Before Michel, Clevenger and Schall, Circuit Judges.
Gordon Kruse Construction Company (Kruse) appeals the February 5, 1992 judgment of the United States Claims Court dismissing Kruse's complaint because Kruse had failed to prove the existence of an oral agreement to allow its claim for winter standby overhead expenses despite the existence of a general release. Gordon Kruse Constr. Co. v. United States, No. 90-385 C (Cl. Ct. Feb. 5, 1992) (judgment dismissing complaint). We affirm-in-part and remand-in-part.

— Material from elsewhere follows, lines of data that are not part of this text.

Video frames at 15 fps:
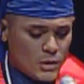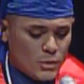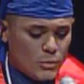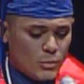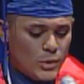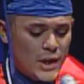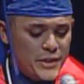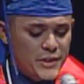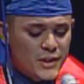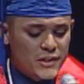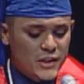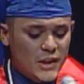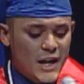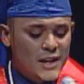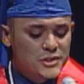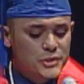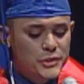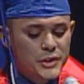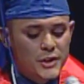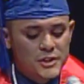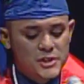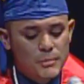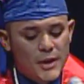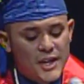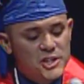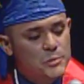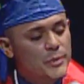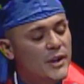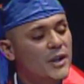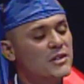When I think of the last 2 years and my
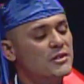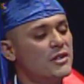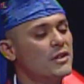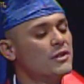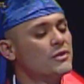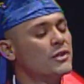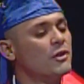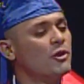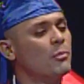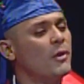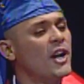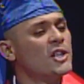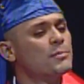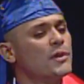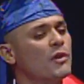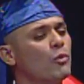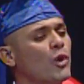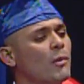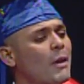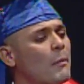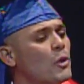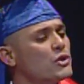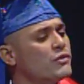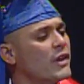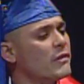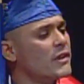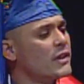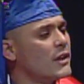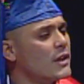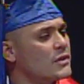experiences, it reminds me of one of my most
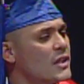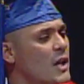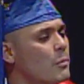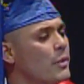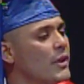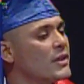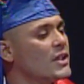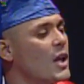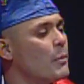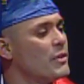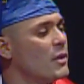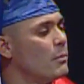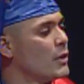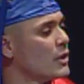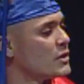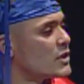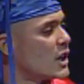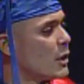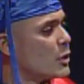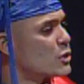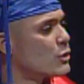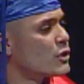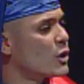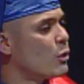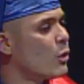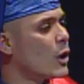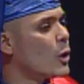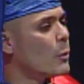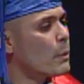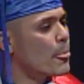favorite things that I picked up in the military, which was a
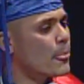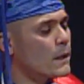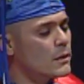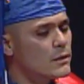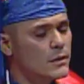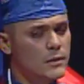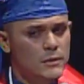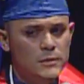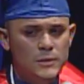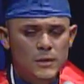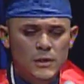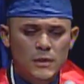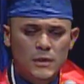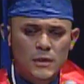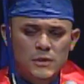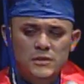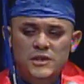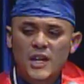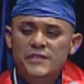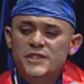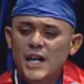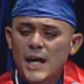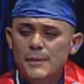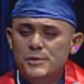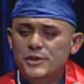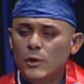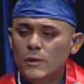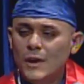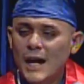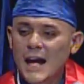quote. "Tough times
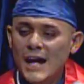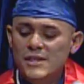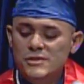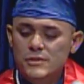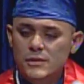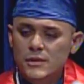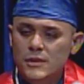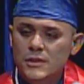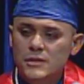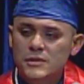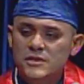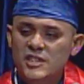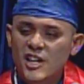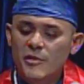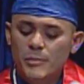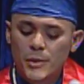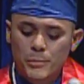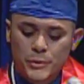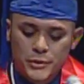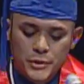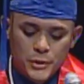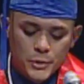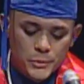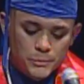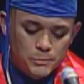don't last. Tough people do."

Kruse contracted with the Department of the Interior (Interior) to build a fish barrier structure in the Roza Wasteway Channel near Yakima, Washington. Part of the work on the contract included furnishing and installing a screen-hoisting system. Kruse presented Interior with two "value engineering change proposals" (VECP) for a hoist system different from that specified in the contract. Interior and Kruse negotiated for several months about implementing the VECP selected. Eventually, the VECP was embodied in contract modification number 3, which Kruse signed on March 12, 1987. The VECP changed the specification for the hoist system, saving Interior $24,861.00. In the modification, Interior awarded Kruse 55 percent of these savings, $13,763.55, as well as 158 days of additional time to complete the contract. Therein, Kruse "released the Government from all liability under this contract for further equitable adjustments" related to the modification. Kruse subsequently submitted a claim for winter standby costs of $44,486.00 incurred during the time taken to process the VECP. Interior denied the claim.

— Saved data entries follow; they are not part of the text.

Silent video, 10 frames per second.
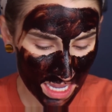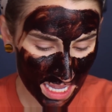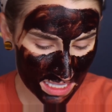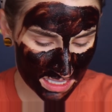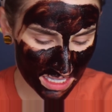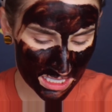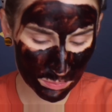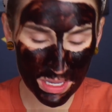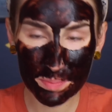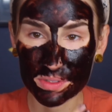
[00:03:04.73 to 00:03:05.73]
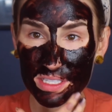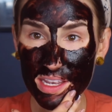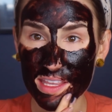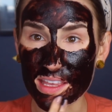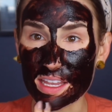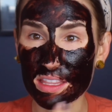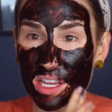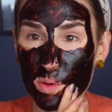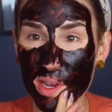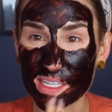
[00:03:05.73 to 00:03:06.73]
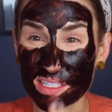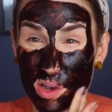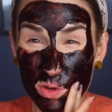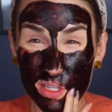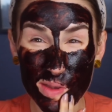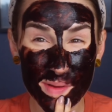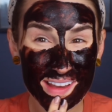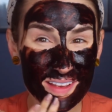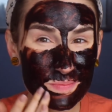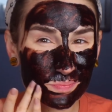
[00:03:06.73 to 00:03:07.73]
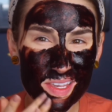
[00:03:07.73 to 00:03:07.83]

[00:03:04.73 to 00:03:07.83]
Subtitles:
It's people saying that their way is the only way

On appeal to the Claims Court, pursuant to 41 U.S.C. section 609 (1988), Kruse argued that Interior had agreed, in a prior oral agreement, that these winter standby costs were not covered by the March 12 release. The Claims Court held that Kruse had failed to prove the factual existence of a prior oral agreement limiting the scope of the release. The court primarily based this determination on the credibility of the witnesses.

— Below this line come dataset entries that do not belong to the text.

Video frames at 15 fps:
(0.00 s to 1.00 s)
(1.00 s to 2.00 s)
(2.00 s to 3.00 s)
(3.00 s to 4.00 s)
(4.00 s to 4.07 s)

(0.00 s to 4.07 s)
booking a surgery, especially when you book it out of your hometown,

On appeal to this court, Kruse does not contest the Claims Court's holding that no oral agreement excluded overhead costs from the scope of the release. Instead, Kruse, citing Mingus Constructors, Inc. v. United States, 812 F.2d 1387 (Fed. Cir. 1987), asserts that the Claims Court erred because it failed to find that Interior's post-release consideration of Kruse's winter overhead claim establishes that the claim is not barred by the release as a matter of law. Kruse also contends that the Claims Court erred as a matter of law when it failed to award Kruse $1,688.44 that the government admitted was owed to Kruse under the contract as a whole.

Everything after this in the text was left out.